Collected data
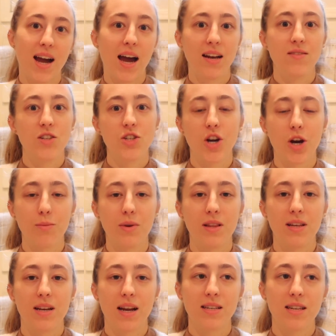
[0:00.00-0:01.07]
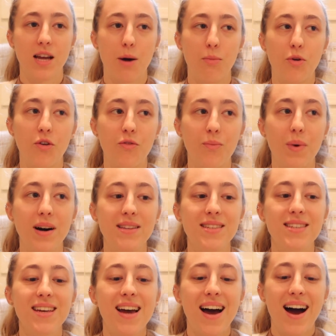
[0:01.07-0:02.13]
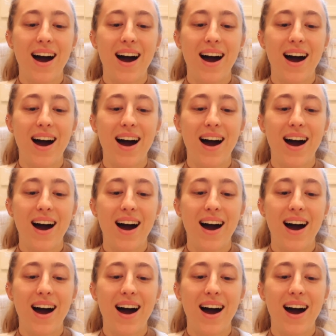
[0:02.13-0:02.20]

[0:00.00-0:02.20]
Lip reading: kind of determine in the next couple of months,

__Assignment__:
What do the lines above say from the line containing "[0:01.07-0:02.13]" through the last line? Quote them exactly, both ends included, and leave out the pictures.

__Task output__:
[0:01.07-0:02.13]
[0:02.13-0:02.20]

[0:00.00-0:02.20]
Lip reading: kind of determine in the next couple of months,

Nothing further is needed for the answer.